A few platforms mentioned in Forrester’s AI-Based Text Analytics Platforms report suggest they eliminate the need for manual analysis to uncover trends and opportunities for brands. For Oliver, these platforms may well eliminate the need for extensive, labour intensive and, frankly painful, manual analysis processes (extensive coding frames, regular checking, etc.), but, as he states, humans are required to ensure the trends unearthed are salient and the opportunities are grounded in the real world.
Ben argues that the act of interpreting a trend or theme in your data is still largely human-led. “But increasingly, AI-powered text analytics enables human analysts to discover those trends or themes much faster than before.”
We have asked Oliver and Ben how scalable a human-led social data analysis is in comparison to platforms that combine AI, natural language processing, machine learning and linguistic rules.
Ben helps us understand that we shouldn’t put human-led analysis and AI/ML at odds with one another. “Rather, I’d position them as complementary: AI-powered NLP, when built the right way, enables a far more efficient human-led approach to social data analysis,” he states saying that Converseon’s autoML platform, Conversus, actually places an emphasis on “human-in-the-loop” machine learning.
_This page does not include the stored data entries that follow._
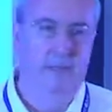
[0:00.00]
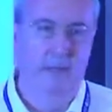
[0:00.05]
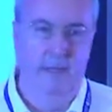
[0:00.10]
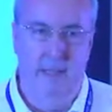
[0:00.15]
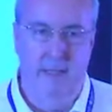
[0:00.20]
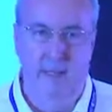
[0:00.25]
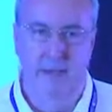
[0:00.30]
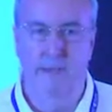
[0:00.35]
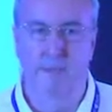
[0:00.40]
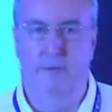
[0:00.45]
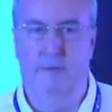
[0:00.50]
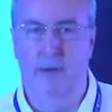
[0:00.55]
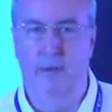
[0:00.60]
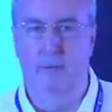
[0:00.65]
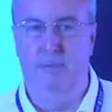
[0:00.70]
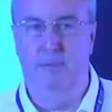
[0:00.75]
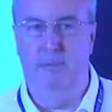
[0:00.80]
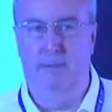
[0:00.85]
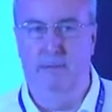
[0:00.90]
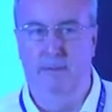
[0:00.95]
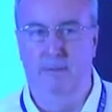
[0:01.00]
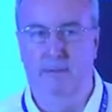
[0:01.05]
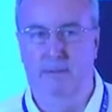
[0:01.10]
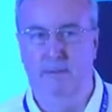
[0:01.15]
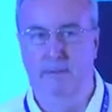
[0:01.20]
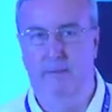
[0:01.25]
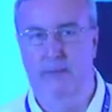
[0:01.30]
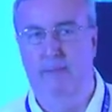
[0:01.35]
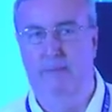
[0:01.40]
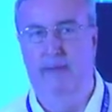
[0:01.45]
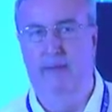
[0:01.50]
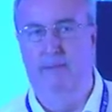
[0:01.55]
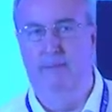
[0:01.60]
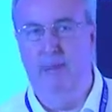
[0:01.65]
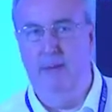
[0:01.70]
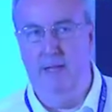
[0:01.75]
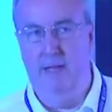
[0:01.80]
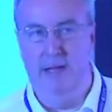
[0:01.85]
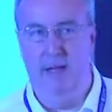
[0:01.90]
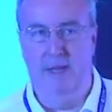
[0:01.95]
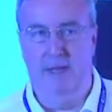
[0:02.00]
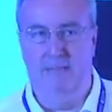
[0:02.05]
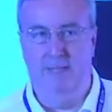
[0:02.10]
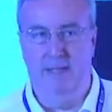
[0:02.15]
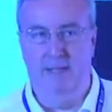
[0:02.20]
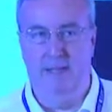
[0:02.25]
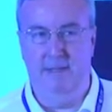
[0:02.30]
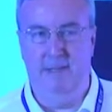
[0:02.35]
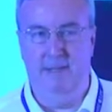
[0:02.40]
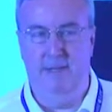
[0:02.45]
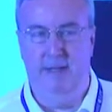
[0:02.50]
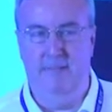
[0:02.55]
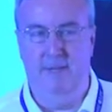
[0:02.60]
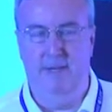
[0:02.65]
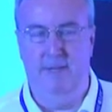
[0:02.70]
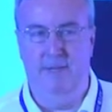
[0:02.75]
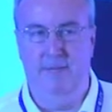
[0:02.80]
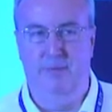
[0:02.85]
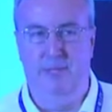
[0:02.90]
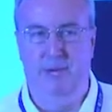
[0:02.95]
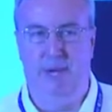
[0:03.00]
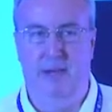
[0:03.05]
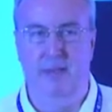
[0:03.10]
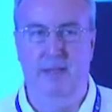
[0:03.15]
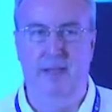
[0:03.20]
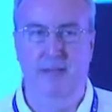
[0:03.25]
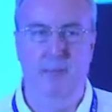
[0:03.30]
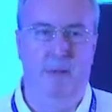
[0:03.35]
3.5% on average for China,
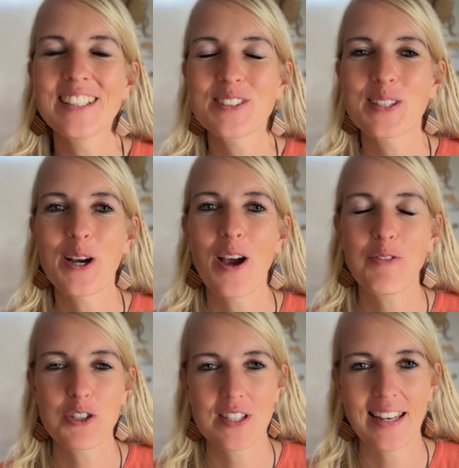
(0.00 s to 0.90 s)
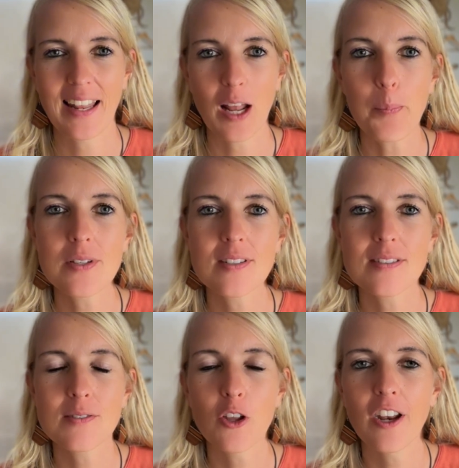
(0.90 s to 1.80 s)
So have you set that up in
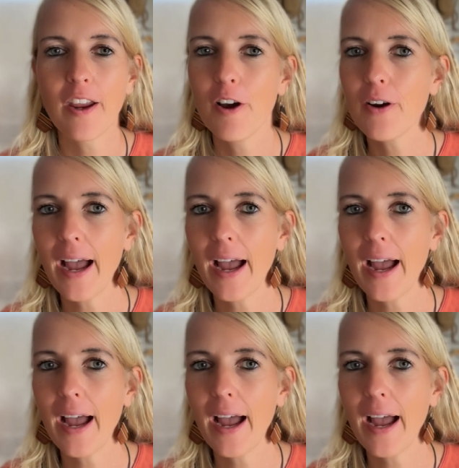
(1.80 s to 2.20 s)
System.io?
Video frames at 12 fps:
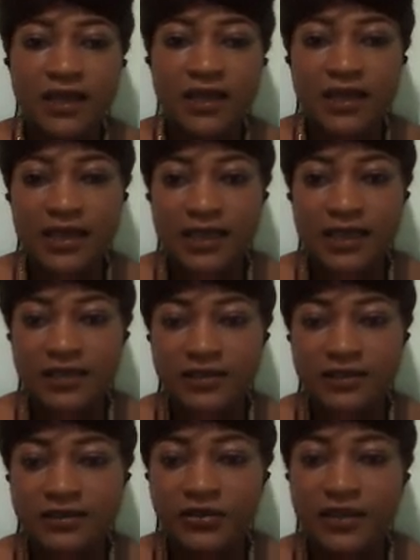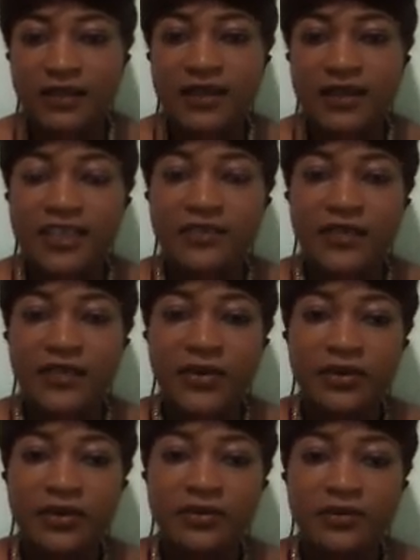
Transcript: internet. That's very good.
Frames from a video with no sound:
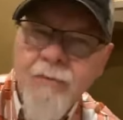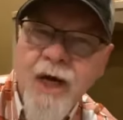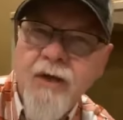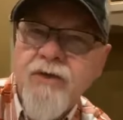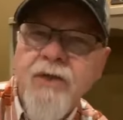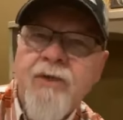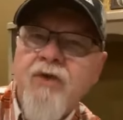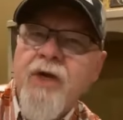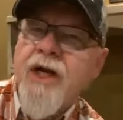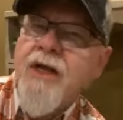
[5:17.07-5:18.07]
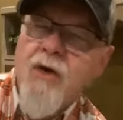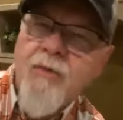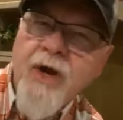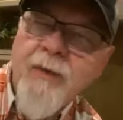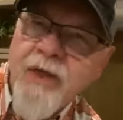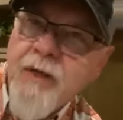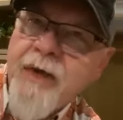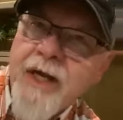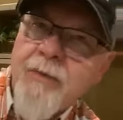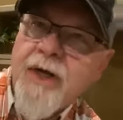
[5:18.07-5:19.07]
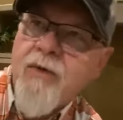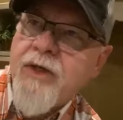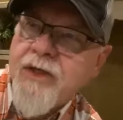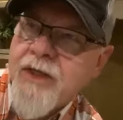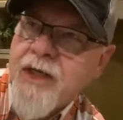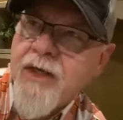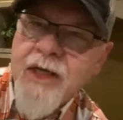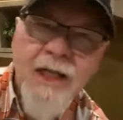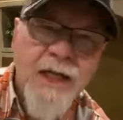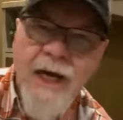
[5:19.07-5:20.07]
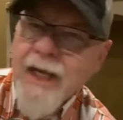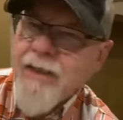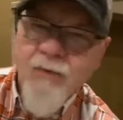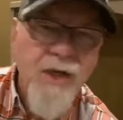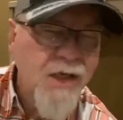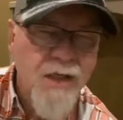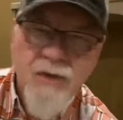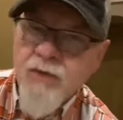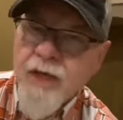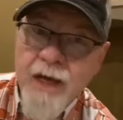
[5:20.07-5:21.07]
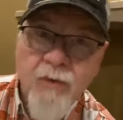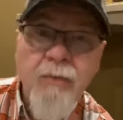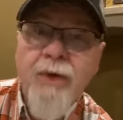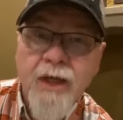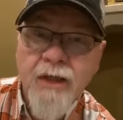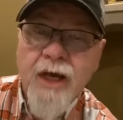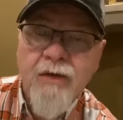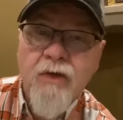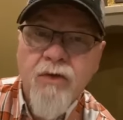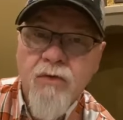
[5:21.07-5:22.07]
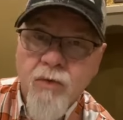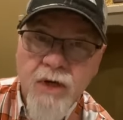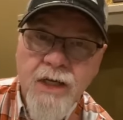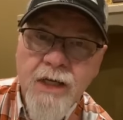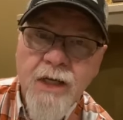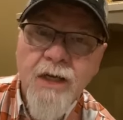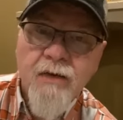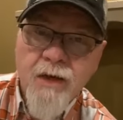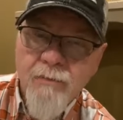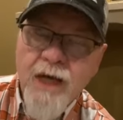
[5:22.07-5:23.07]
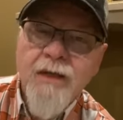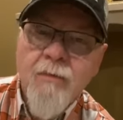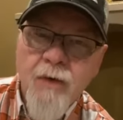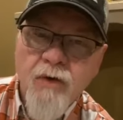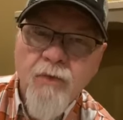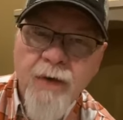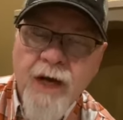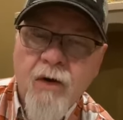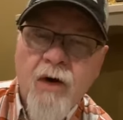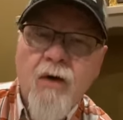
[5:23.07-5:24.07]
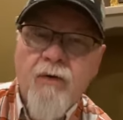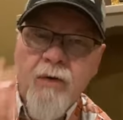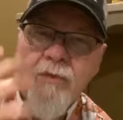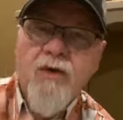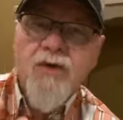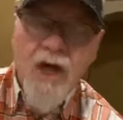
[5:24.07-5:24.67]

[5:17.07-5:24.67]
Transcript: of models in between. And I know I'm rambling about it, but I wanted to tell you, we didn't do that. We picked out the three that made the most power on the most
For Oliver, all the technologies mentioned above are of great help to Convosphere’s analysts, “assuming the technologies are equally adept at multiple languages (this is most certainly not always the case)”. “Few people would disagree that they offer scale, but scale is not always crucial.”
The global head of insights at Convosphere also explains that not all projects require exhaustive analysis of a colossal data universe. “Sometimes we are looking at very niche topics where big data does not exist. Sometimes we do not need to consider ALL available data where a sample will suffice,” he comments.
Ben adds that social and voice-of-consumer datasets are characteristically unruly and large; they contain incredibly valuable insights, but those insights are often “diamonds in the rough” that need to be mined in some way.
“When mining for those insights, there has historically been a difficult tradeoff between accuracy and scale. I could have humans perform the analysis very accurately, but this approach could not scale to large sets of data. On the other hand, I could use automated methods to analyse this data at vast scale, but the technologies traditionally employed to do this have been woefully inaccurate. Current AI-based approaches help to break this tradeoff,” in the opinion of Converseon’s VP of Solutions.
Oliver mentions the “blind alleys” that technologically driven results can sometimes send us down. “These can sometimes weigh heavily on the analysts’ time, negating much of the efficiencies originally brought about by the deployment of the tech.” In his opinion, however, 100% of the time we need people to understand the broader cultural, societal and
political forces at play and interpret, explain and translate the findings.
“Our role is to help our clients make informed business decisions through the analysis and interpretation of social data. We need skilled human researchers to do the interpretation of this data. Their job is to craft a story from the various data points we work with. Technology is there to support this ultimate endeavour, not lead it,” Oliver says.
On the other hand, Ben explains that AI-powered natural language processing is at the heart of what Converseon does: “it’s the technology we use to provide enhanced social and consumer intelligence to our customers.” “By using AI-powered NLP to analyse social and VoC datasets, we can not only analyse at ‘big data scale’, but we can also approach, and at times surpass, human-level accuracy in our analysis,” Ben states.